October 23, 2005
We're not going, yet, but we are at the starting line awaiting the sound of the gun. We loaded up the Hagglund and Piston Bulley with most of our equipment and drove them down to the sea ice. There we unloaded the vehicles and loaded the cargo onto sleds that will be pulled by the vehicles tomorrow. Our sleeping duffles are about 3 feet long, 2 feet tall, and 2 feet wide. The inside is filled with 1 sleeping bag, 1 mat, 1 cot, 1 air mat, 1 stadium seat, and 1 camp pillow. The cot sits about 4 inches off the ground - but it IS off the ice! YAY! Our cooking gear goes beyond my knowledge of cooking. We have 2 pressure cookers, a plethora of spices and sauces, and canned goods galore! Two of the larger stock pots are used for melting snow into water. Because the snow here is only 8% water (12% in the US) you have to put some water in the bottom of the pot first then add snow. Otherwise you risk burning your pot, and I've had that happen - the stench is horrible and cleaning the pot is worse!

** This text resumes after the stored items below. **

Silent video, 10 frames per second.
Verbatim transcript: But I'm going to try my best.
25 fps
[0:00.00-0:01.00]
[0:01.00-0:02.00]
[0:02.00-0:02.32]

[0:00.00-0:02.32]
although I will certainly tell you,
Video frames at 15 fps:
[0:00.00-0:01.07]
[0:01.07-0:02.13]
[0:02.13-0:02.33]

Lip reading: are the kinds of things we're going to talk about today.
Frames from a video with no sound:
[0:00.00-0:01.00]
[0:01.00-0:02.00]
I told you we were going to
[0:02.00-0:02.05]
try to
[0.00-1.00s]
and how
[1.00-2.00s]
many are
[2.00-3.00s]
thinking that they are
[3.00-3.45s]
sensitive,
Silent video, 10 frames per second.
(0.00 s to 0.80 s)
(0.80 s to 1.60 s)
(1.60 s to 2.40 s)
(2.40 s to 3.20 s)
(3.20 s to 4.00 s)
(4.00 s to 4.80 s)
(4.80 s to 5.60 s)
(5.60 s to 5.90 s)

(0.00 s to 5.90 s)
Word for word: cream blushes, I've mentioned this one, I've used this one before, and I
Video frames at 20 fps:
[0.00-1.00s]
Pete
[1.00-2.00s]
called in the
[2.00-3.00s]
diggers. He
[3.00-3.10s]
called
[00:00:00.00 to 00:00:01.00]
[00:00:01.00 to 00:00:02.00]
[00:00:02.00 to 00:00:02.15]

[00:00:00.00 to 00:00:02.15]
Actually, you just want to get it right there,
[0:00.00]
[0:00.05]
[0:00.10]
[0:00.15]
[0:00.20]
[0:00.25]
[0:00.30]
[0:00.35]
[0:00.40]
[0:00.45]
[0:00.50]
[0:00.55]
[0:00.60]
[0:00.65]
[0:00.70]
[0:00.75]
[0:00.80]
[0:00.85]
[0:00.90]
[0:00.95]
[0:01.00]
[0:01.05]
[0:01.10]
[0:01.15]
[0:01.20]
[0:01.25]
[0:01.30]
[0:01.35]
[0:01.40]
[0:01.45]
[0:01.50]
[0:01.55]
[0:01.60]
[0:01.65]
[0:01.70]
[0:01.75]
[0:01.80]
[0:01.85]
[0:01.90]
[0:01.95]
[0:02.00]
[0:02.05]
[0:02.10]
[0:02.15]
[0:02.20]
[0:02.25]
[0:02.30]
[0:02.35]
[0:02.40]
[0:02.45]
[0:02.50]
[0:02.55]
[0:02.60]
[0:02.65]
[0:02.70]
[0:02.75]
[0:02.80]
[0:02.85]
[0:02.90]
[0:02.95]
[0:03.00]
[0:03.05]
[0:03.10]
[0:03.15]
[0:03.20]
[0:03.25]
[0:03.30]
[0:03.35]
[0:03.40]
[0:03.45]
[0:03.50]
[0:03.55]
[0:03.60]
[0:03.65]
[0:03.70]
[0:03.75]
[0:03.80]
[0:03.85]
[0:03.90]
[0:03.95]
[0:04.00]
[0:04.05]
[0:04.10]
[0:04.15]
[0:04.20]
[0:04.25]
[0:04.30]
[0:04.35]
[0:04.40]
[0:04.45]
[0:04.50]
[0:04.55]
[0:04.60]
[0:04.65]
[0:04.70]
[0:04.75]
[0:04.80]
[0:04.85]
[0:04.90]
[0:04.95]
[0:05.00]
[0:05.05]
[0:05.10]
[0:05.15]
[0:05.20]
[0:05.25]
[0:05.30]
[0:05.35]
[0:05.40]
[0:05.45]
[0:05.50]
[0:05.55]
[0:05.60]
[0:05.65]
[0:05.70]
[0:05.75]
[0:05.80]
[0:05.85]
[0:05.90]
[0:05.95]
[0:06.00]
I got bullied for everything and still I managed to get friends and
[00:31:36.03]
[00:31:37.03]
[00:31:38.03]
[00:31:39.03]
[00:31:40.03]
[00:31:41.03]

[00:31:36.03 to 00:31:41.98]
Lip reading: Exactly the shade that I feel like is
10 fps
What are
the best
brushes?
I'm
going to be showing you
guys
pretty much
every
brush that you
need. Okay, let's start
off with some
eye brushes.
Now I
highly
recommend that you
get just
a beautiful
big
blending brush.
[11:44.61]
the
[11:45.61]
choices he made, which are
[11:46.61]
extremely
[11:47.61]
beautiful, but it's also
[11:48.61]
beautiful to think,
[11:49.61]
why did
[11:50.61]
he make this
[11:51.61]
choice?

A storm was blowing up this evening during dinner. Our trip may be put off, but we will know in the morning. Looking out the window where I sat I could see a red and white building about 15 yards away; I looked down to cut my ham, looked back out the window and the building was gone in a cloud of snow! However, I could see a person walking up towards the stairs; that is known as a category 2. No one is allowed out of the buildings in a category 1. Another bad weather phenomenon is a "white-out." It has been describe that you cannot see your hand in front of your face when your arm is fully extended. The best thing to do in a white-out is to crouch down and stay put! You will not know if you walk in to danger.